Speights and others note that due to certain reforms in government, particularly in the way the nearly $200 billion in federal procurement contracts are written and awarded, many small business that once might have vied for, or even been eligible to bid on, those contracts are being squeezed out.

One big issue arose a couple of years ago when the practice of bundling contracts, or consolidating several small contracts into a large one, pushed the hot buttons of many small business groups.

Although the practice is illegal, according to Janita R. Stewart, district director for the U.S. Small Business Administration, there is no doubt it occurs.

Congress acted on the bundling issue last year when it passed legislation that gives the SBA some teeth to fight the practice.

“It is something that should not be done,” Stewart said. “When certain agencies started doing this, [the project] was too big for them to get it.”

The result were jobs too large for a mom-and-pop operation who maybe cut the grass for a few U.S. Postal Service offices, or contracts so large that they exceeded the bonding capacity for even a sizable construction company.

The SBA maintains an 800 hotline for small businesses to report when they feel they have been squeezed out of getting a procurement because of bundling, Stewart said.

Although familiar with the practice and the affect bundling could have on small business, Speights said he was not aware of a case where a Mississippi business was unable to get a contract due to bundling.

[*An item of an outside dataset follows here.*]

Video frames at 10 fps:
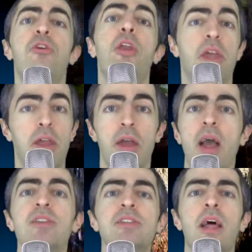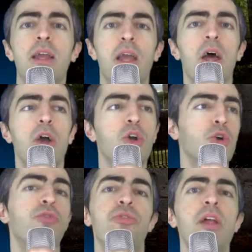funny. It's like
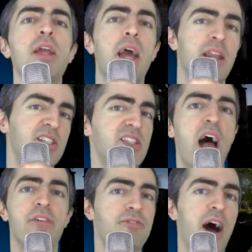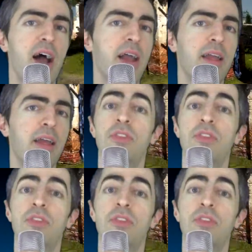goofy kind of sci-fi.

But he said in areas such as landscaping, maintenance, janitorial and construction it makes some sense.

“From a business perspective of saving dollars it makes senses, but from an economic development standpoint it isn’t a good business practice,” Speights said.

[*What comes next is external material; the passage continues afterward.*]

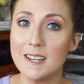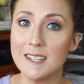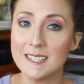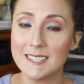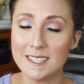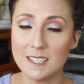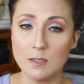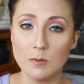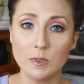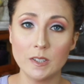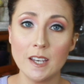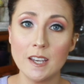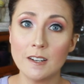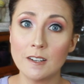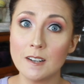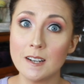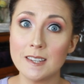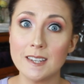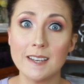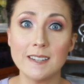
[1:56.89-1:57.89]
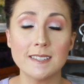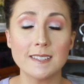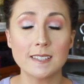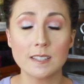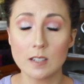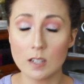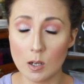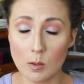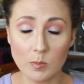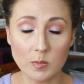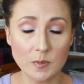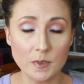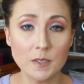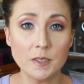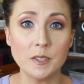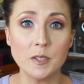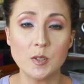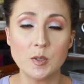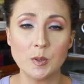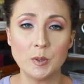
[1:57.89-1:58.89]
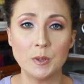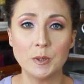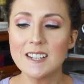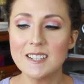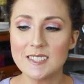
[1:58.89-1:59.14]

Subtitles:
it's see you later, and that is completely true.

Despite this one hurdle, government procurement for small business is still big business but one that is shrinking.

Based on responses from about 35% of the procurement center’s 2,000 clients — both firms seeking contracts and those awarding them — Mississippi firms got over $30 million in procurement contracts from the Department of Defense alone in 1997. But that is down from the nearly $102 million in contracts awarded by DOD in 1995, Speights said.

On the positive side, he said, that appears to be headed up considerably in 1998. And then there are state contracts, which became more accessible in 1991 after the procurement center began posting potential state and local contracts for small business.

Prime and sub contracts with state and local governments awarded to small business now average around $25 million a year, Speights said.

For small businesses seeking federal government contracts, new legislation in Congress could also be welcome news.

In the same bill signed by President Clinton that addressed the bundling issue and reauthorized the SBA for another three years, was the creation of something akin to the popular Empowerment Zones, created by Congress three years ago to help spur job creation in rural and economically depressed areas.

Called HUBZones, an acronym for historically underutilized business zones, the new program will target inner-city and rural areas where the median household income is not more than 80% of the statewide median.

The goal of the program, which has not yet received funding and is still in the development stages is to increase to 23% from 20%, the amount of government contracts awarded to small business. To help do that, starting Oct. 1, 1998, 1% of the annual federal contracts will be available for business located in the yet-to-be-identified HUBZones. That percentage will increase by 0.5% each year through 2003.

Stewart said much of Mississippi, because of the income requirements, is likely to be a big winner in the program.

“I would say we would stand to get our fair share,” Stewart said.

Exactly how big of a share will have will become more evident after May 27 when the final regulations for HUBZones are completed, she said.

“There are just a lot of things happening in the procurement area right now — that’s the way I look at it,” she said.